Multi-managers believe the political stalemate in the US could be a prime opportunity to buy more risk assets although there is concern about the looming debt ceiling.
Last week, for the first time in 17 years, the US government partially closed down after the Republicans refused to agree spending plans that included President Obama’s affordable health care scheme, despite the reforms already being signed into law. If Congress does not agree its budget soon, it will run out of money on 17 October unless its debt ceiling is raised.
JP Morgan Asset Management Fusion fund range lead manager Tony Lanning notes suggestions which estimate that for each week the government is closed, 0.12 per cent of economic quarterly annualised growth is lost.
Lanning says: “The debt ceiling and the impact of the shutdown could provide a meaningful opportunity to add more risk to our portfolios. So far markets have taken these events broadly in their stride.”
Fidelity Multi Asset Defensive fund manager Trevor Greetham remains bullish and believes when the smoke clears, investors will see an “equity-friendly backdrop.” He adds: “Any stock market weakness should present a buying opportunity.”

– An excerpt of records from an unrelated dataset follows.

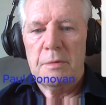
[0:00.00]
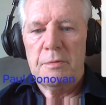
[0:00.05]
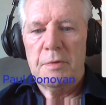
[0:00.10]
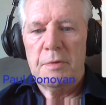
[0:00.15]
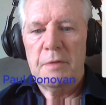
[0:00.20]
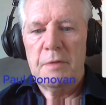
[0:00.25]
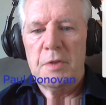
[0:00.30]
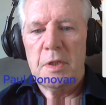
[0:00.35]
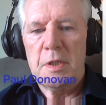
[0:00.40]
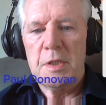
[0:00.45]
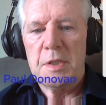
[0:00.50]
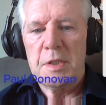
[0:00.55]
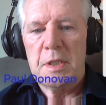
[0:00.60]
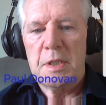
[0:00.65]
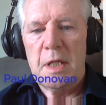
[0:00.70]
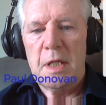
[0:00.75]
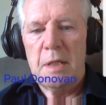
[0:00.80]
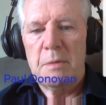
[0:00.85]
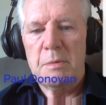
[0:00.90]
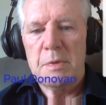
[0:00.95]
$5 a
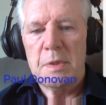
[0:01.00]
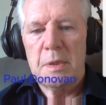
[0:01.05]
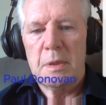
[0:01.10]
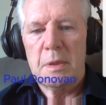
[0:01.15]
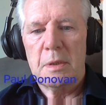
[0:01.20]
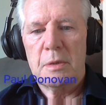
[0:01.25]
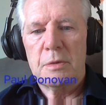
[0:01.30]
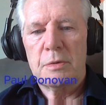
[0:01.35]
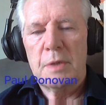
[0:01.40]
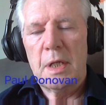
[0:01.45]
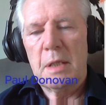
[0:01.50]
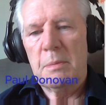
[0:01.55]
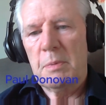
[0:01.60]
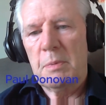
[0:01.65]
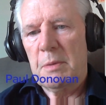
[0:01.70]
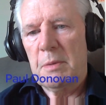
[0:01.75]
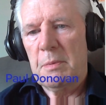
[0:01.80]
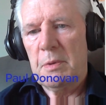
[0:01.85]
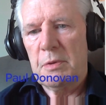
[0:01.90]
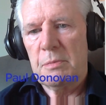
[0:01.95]
day was an
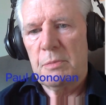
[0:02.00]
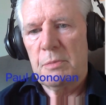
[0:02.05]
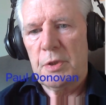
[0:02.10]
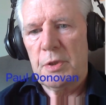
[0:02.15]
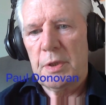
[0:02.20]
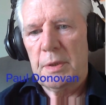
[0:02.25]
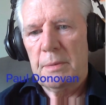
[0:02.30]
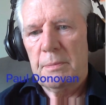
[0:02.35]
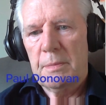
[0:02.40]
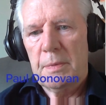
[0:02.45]
incredible amount of money.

However Lanning views markets as being very complacent in regards to the debt ceiling. He says: “It seems to imply that investors have concluded that the ceiling will have to be raised, which it has been many times before.
”But were it not, several ratings agencies have said they will determine the US is in default if it misses even one interest payment. The market has not priced this in.
Hargreaves Lansdown senior investment manager Adrian Lowcock says: “This does not look like a selling trigger. Investors should focus on their long-term goals and use any short term weakness as opportunities to invest.”